**Provided data**
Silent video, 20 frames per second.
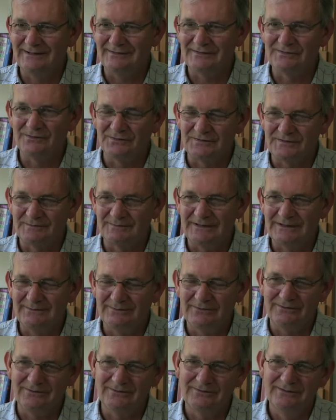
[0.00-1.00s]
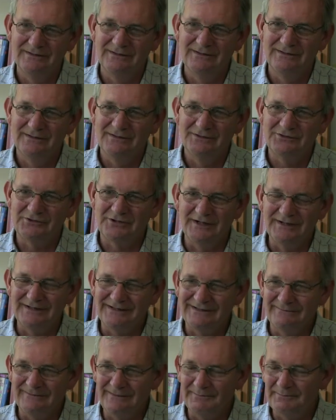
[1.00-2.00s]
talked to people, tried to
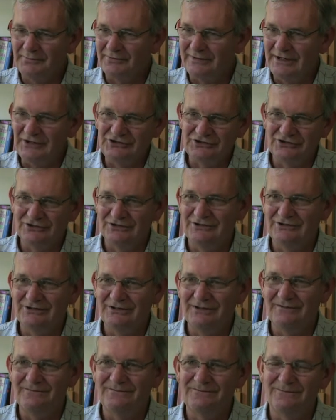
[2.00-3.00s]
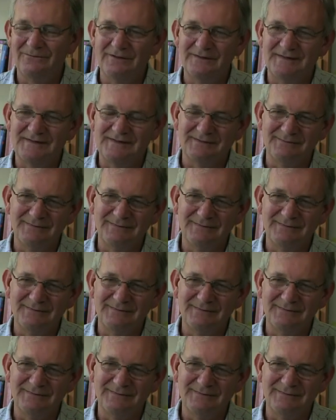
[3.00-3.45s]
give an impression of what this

* * *

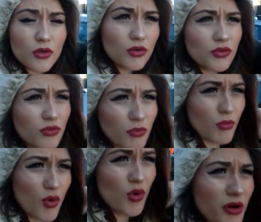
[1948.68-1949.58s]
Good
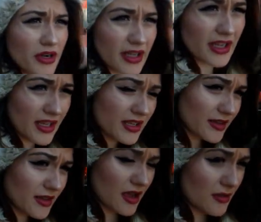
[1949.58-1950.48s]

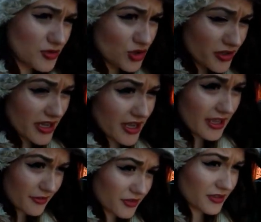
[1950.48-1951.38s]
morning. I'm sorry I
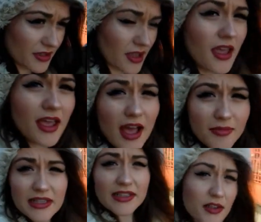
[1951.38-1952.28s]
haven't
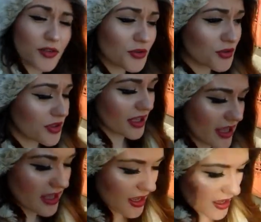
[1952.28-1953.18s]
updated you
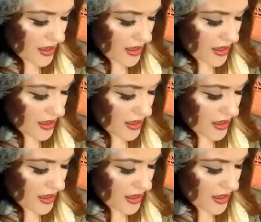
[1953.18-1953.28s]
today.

* * *

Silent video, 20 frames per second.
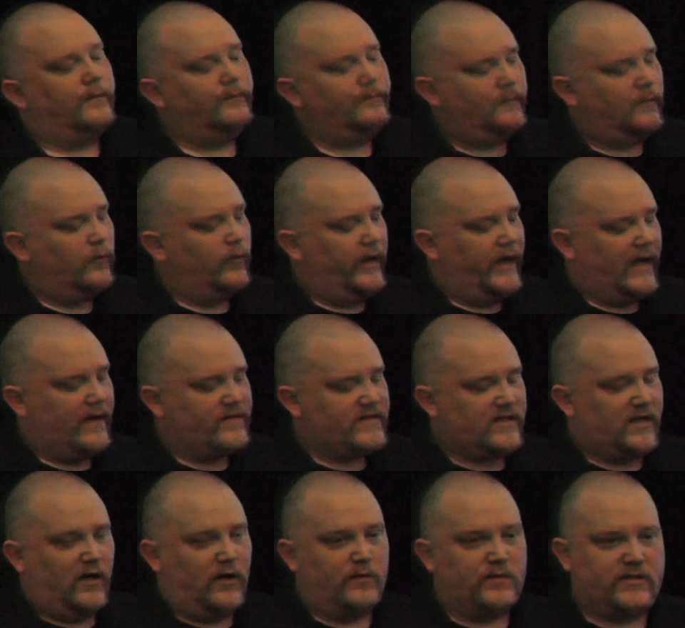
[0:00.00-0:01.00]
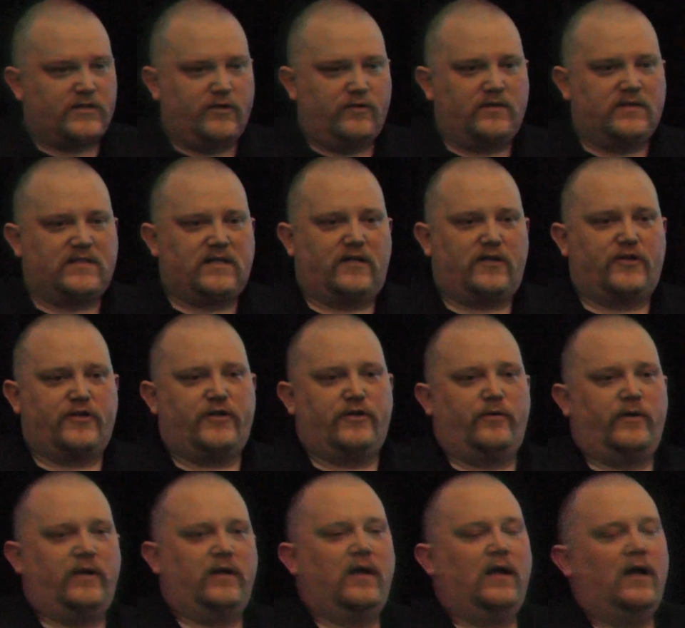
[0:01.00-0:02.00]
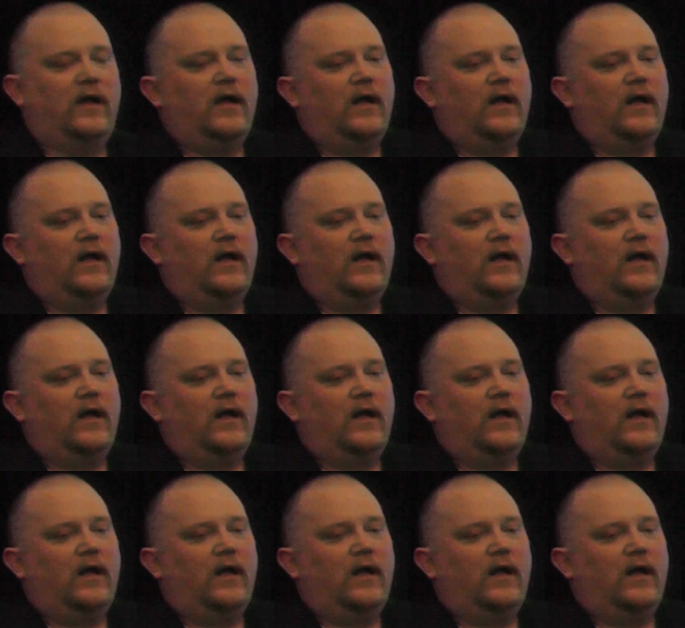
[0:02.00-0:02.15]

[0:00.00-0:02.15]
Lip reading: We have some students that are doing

**Assignment**
Write out exactly the run of lines above that starts at the line containing "[0:01.00-0:02.00]" and ends at the line containing "Lip reading: We". Include both, and leave the pictures out.

**Solution to this exercise**
[0:01.00-0:02.00]
[0:02.00-0:02.15]

[0:00.00-0:02.15]
Lip reading: We have some students that are doing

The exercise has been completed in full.